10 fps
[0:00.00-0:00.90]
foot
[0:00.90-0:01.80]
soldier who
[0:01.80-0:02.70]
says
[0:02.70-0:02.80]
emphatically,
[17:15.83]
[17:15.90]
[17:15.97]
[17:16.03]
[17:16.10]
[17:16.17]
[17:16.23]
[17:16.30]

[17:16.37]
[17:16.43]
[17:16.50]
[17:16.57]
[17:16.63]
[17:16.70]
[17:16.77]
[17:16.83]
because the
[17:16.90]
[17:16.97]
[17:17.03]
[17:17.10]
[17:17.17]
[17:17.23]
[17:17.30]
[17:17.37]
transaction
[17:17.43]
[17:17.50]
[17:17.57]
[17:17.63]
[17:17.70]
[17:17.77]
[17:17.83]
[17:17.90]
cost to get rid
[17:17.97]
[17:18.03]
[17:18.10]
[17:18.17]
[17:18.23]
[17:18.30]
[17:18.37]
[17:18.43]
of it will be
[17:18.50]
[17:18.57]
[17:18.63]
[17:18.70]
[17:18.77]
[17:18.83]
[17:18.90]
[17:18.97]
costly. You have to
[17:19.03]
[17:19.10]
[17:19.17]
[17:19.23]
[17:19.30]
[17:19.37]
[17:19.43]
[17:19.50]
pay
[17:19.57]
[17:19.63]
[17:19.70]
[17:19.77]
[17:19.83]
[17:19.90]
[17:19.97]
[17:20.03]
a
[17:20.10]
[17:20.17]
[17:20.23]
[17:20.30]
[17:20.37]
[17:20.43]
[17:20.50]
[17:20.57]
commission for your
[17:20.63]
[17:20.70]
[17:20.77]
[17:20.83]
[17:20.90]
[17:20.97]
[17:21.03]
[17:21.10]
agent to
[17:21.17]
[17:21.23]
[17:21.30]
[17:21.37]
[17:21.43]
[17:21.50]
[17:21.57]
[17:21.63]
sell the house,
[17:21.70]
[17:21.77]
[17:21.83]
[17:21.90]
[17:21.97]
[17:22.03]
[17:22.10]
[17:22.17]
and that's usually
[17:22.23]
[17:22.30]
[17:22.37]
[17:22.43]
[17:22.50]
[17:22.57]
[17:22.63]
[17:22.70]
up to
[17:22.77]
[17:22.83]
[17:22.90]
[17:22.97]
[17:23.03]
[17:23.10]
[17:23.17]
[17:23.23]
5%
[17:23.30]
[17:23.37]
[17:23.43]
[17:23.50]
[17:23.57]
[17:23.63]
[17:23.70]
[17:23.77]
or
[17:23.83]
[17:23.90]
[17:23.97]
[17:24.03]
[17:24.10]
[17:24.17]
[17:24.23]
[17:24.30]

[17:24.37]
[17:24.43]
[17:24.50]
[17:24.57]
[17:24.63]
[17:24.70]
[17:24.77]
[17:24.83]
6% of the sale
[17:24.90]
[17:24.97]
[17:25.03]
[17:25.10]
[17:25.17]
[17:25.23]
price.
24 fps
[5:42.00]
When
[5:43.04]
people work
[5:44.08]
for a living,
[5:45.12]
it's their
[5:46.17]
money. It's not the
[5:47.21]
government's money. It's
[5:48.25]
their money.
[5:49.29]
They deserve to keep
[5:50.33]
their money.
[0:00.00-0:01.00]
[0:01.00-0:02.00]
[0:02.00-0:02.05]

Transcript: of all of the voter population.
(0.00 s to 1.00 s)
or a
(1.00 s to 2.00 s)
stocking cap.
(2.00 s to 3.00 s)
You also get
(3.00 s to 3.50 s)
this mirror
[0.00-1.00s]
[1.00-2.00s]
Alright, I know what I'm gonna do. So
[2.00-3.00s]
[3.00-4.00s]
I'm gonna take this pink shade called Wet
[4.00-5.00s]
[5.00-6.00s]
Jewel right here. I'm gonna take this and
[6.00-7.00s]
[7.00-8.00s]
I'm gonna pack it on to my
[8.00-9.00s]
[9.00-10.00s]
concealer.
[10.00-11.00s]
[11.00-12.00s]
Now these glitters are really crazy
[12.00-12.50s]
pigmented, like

§ **TASK DETAILS**: The answer is every entry, repeated word for word.

§ **WRITTEN SOLUTION**:
10 fps
[0:00.00-0:00.90]
foot
[0:00.90-0:01.80]
soldier who
[0:01.80-0:02.70]
says
[0:02.70-0:02.80]
emphatically,
[17:15.83]
[17:15.90]
[17:15.97]
[17:16.03]
[17:16.10]
[17:16.17]
[17:16.23]
[17:16.30]

[17:16.37]
[17:16.43]
[17:16.50]
[17:16.57]
[17:16.63]
[17:16.70]
[17:16.77]
[17:16.83]
because the
[17:16.90]
[17:16.97]
[17:17.03]
[17:17.10]
[17:17.17]
[17:17.23]
[17:17.30]
[17:17.37]
transaction
[17:17.43]
[17:17.50]
[17:17.57]
[17:17.63]
[17:17.70]
[17:17.77]
[17:17.83]
[17:17.90]
cost to get rid
[17:17.97]
[17:18.03]
[17:18.10]
[17:18.17]
[17:18.23]
[17:18.30]
[17:18.37]
[17:18.43]
of it will be
[17:18.50]
[17:18.57]
[17:18.63]
[17:18.70]
[17:18.77]
[17:18.83]
[17:18.90]
[17:18.97]
costly. You have to
[17:19.03]
[17:19.10]
[17:19.17]
[17:19.23]
[17:19.30]
[17:19.37]
[17:19.43]
[17:19.50]
pay
[17:19.57]
[17:19.63]
[17:19.70]
[17:19.77]
[17:19.83]
[17:19.90]
[17:19.97]
[17:20.03]
a
[17:20.10]
[17:20.17]
[17:20.23]
[17:20.30]
[17:20.37]
[17:20.43]
[17:20.50]
[17:20.57]
commission for your
[17:20.63]
[17:20.70]
[17:20.77]
[17:20.83]
[17:20.90]
[17:20.97]
[17:21.03]
[17:21.10]
agent to
[17:21.17]
[17:21.23]
[17:21.30]
[17:21.37]
[17:21.43]
[17:21.50]
[17:21.57]
[17:21.63]
sell the house,
[17:21.70]
[17:21.77]
[17:21.83]
[17:21.90]
[17:21.97]
[17:22.03]
[17:22.10]
[17:22.17]
and that's usually
[17:22.23]
[17:22.30]
[17:22.37]
[17:22.43]
[17:22.50]
[17:22.57]
[17:22.63]
[17:22.70]
up to
[17:22.77]
[17:22.83]
[17:22.90]
[17:22.97]
[17:23.03]
[17:23.10]
[17:23.17]
[17:23.23]
5%
[17:23.30]
[17:23.37]
[17:23.43]
[17:23.50]
[17:23.57]
[17:23.63]
[17:23.70]
[17:23.77]
or
[17:23.83]
[17:23.90]
[17:23.97]
[17:24.03]
[17:24.10]
[17:24.17]
[17:24.23]
[17:24.30]

[17:24.37]
[17:24.43]
[17:24.50]
[17:24.57]
[17:24.63]
[17:24.70]
[17:24.77]
[17:24.83]
6% of the sale
[17:24.90]
[17:24.97]
[17:25.03]
[17:25.10]
[17:25.17]
[17:25.23]
price.
24 fps
[5:42.00]
When
[5:43.04]
people work
[5:44.08]
for a living,
[5:45.12]
it's their
[5:46.17]
money. It's not the
[5:47.21]
government's money. It's
[5:48.25]
their money.
[5:49.29]
They deserve to keep
[5:50.33]
their money.
[0:00.00-0:01.00]
[0:01.00-0:02.00]
[0:02.00-0:02.05]

Transcript: of all of the voter population.
(0.00 s to 1.00 s)
or a
(1.00 s to 2.00 s)
stocking cap.
(2.00 s to 3.00 s)
You also get
(3.00 s to 3.50 s)
this mirror
[0.00-1.00s]
[1.00-2.00s]
Alright, I know what I'm gonna do. So
[2.00-3.00s]
[3.00-4.00s]
I'm gonna take this pink shade called Wet
[4.00-5.00s]
[5.00-6.00s]
Jewel right here. I'm gonna take this and
[6.00-7.00s]
[7.00-8.00s]
I'm gonna pack it on to my
[8.00-9.00s]
[9.00-10.00s]
concealer.
[10.00-11.00s]
[11.00-12.00s]
Now these glitters are really crazy
[12.00-12.50s]
pigmented, like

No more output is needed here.